Un demi papa - 9

27 Août 2010 – 17H25 :

C'était le début du mois de Juin, ça faisait un mois que Papa était parti quand on a entendu la voiture.

 

On l'a entendue de loin, parce qu'il faut bien dire qu'il n'y avait plus un bruit de moteur autour du gîte, sauf quand Pierre-Alain faisait des gros travaux ou allait chercher quelque chose loin.

 

Quand j'ai entendu le moteur, j'ai couru à l'entrée du chemin, je voulais que ce soit mon Papa qui revienne. Et puis, d'abord je n'ai pas reconnu la voiture, ensuite j'ai vu que c'était une femme, une blonde aux cheveux longs, alors je suis resté derrière les arbres, de l'autre côté du fossé, quand elle est passée devant moi.

 

Quand elle est entrée dans la cour du gîte, les adultes avaient fait rentrer les enfants et seuls Pierre-Alain et Charles étaient visibles, à attendre que la conductrice descende. De loin, je n'ai pas entendu, mais je l'ai vu sortir de la voiture et parler à Pierre-Alain et au bout de pas longtemps ils se sont fait la bise. Alors je suis revenu, pendant que Dominique et Laurie sortaient.

 

Donc, c'était Hélène. Elle avait cinquante ans, elle était infirmière et avait connu Nathalie, la femme de Pierre-Alain, il y a longtemps, avant. Le mari et les deux enfants d'Hélène étaient morts tous les trois au premier passage de la Grippe, depuis elle vivait à une centaine de kilomètres d'ici avec d'autres survivants, une dizaine, dans un autre tout petit village, Lauzières-des-Monts, vers les Pyrénées.

 

Hélène nous a raconté que, dans son groupe, les choses ne s'étaient pas bien passées. Il y avait un seul homme, un chasseur du village, et que des jeunes femmes avec lui sauf Hélène et trois petits enfants et ce gars-là n’était pas un gentil. Au début, c'était normal qu'il commande puisque c'était le seul à savoir tout faire, couper du bois pour faire du feu pour cuire et se chauffer, tuer les animaux pour manger, utiliser les engins de la ferme, etc., etc.

 

Et puis il est devenu une sorte de roi du village. Il lui fallait tous les soirs une femme dans son lit, comme le roi Arthur dans Kaamelot mais pas rigolo. Et puis personne n'avait le droit de partir sans son autorisation, il fallait tout le temps lui obéir et le servir. Hélène c'est la seule qui lui tenait tête parce que, comme elle disait, ce n'est pas à cinquante ans après avoir perdu son mari et ses enfants que quelqu'un allait lui commander la vie qui lui restait ; et puis comme elle était infirmière c'était la seule capable de soigner, donc le gars ne pouvait pas vraiment se passe d’elle

 

Alors, dans le groupe, Hélène essayait de convaincre les autres femmes de ne pas se laisser faire, mais ça ne marchait pas. Hélène n'a pas tout dit, devant nous les enfants, je suis sûr que le gars tapait pour se faire obéir.

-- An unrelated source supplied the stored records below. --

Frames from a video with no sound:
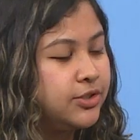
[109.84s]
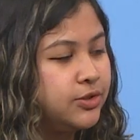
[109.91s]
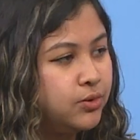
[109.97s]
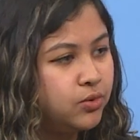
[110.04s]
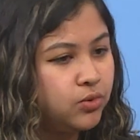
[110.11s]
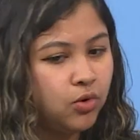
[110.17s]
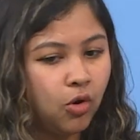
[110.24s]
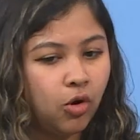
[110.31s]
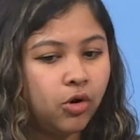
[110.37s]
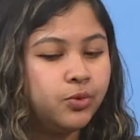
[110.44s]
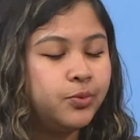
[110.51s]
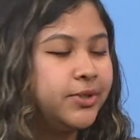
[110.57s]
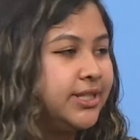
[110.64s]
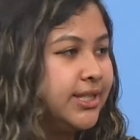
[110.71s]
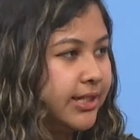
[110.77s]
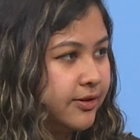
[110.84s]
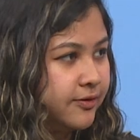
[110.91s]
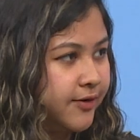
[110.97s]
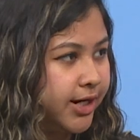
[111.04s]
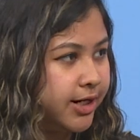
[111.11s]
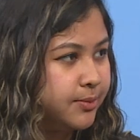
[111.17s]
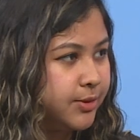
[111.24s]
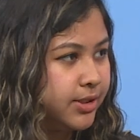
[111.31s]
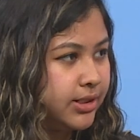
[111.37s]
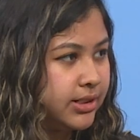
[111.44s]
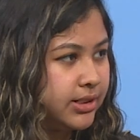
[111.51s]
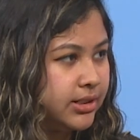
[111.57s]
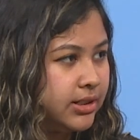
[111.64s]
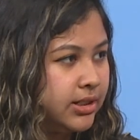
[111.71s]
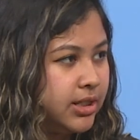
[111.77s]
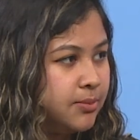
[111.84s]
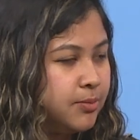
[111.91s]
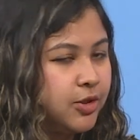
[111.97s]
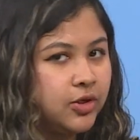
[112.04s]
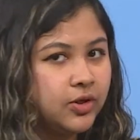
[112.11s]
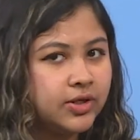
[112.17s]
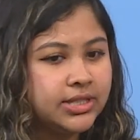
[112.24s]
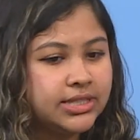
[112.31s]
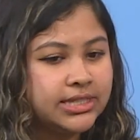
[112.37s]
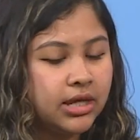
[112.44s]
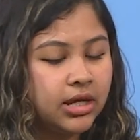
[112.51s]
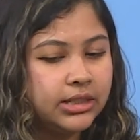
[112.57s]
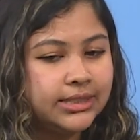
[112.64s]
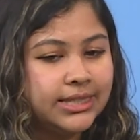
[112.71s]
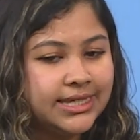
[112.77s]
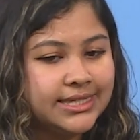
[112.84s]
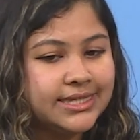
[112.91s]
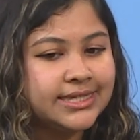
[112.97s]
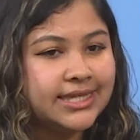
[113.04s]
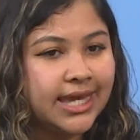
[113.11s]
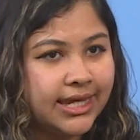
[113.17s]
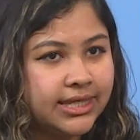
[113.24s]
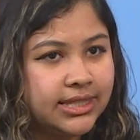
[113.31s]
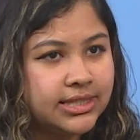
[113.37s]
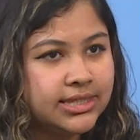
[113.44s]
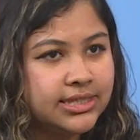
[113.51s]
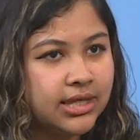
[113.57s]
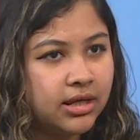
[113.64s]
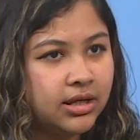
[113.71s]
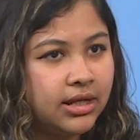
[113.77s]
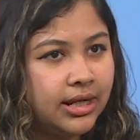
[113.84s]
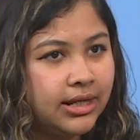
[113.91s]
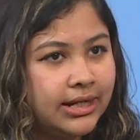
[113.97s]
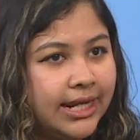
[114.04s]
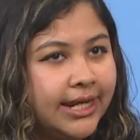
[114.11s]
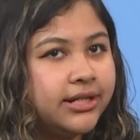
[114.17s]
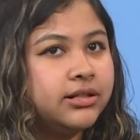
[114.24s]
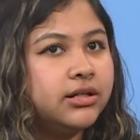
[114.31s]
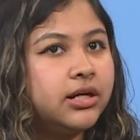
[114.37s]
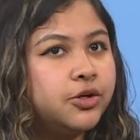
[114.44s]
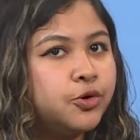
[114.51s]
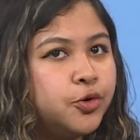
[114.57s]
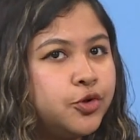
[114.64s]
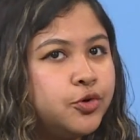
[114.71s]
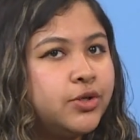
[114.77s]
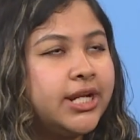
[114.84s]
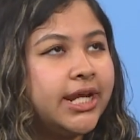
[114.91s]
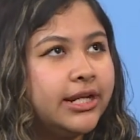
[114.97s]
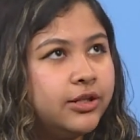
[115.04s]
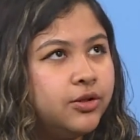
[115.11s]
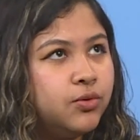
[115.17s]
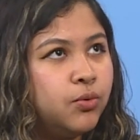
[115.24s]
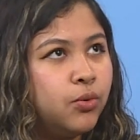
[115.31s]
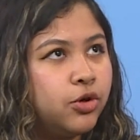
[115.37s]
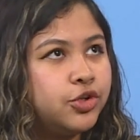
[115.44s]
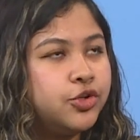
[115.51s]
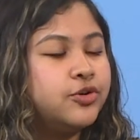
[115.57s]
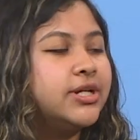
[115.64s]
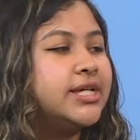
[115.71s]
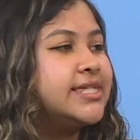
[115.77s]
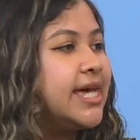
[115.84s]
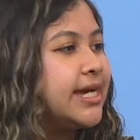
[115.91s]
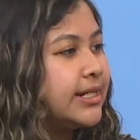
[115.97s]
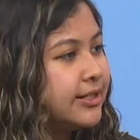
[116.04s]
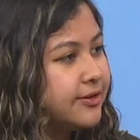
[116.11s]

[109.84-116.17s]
you or with the environment, because these signs later are going to tell you what you're exactly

Finalement, un jour où le gars s'était enivré à tomber par terre au milieu de la cour, Hélène et une autre l'ont attaché et enfermé dans une chambre et tout le monde est parti dans le fourgon du méchant, où il y avait encore de l'essence.

 

Au bout de deux jours elles ont trouvé une autre communauté qui les ont accueillies mais Hélène n'est pas restée, elle ne s'y sentait pas bien.

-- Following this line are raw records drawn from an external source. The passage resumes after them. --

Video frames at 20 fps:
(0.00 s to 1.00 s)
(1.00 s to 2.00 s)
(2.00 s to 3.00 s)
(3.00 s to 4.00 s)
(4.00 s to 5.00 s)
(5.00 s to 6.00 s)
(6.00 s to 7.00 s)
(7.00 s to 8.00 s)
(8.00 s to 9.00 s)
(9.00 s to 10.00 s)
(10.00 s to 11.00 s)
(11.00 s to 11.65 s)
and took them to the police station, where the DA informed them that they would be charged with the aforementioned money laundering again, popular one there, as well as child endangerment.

Elle s'est souvenue de Nathalie et du gîte où elle était déjà venue une fois, elle a pris une petite voiture, une qui ne consomme pas beaucoup et elle est venue, sans savoir s'il y aurait quelqu'un, mais comme elle dit « Quand j'ai envie, j'y vais, je ne veux rien regretter plus tard. »

 

Hélène, nous on l'aime bien, et je crois qu'elle nous aime bien aussi, puisqu'elle est restée avec nous depuis ce jour.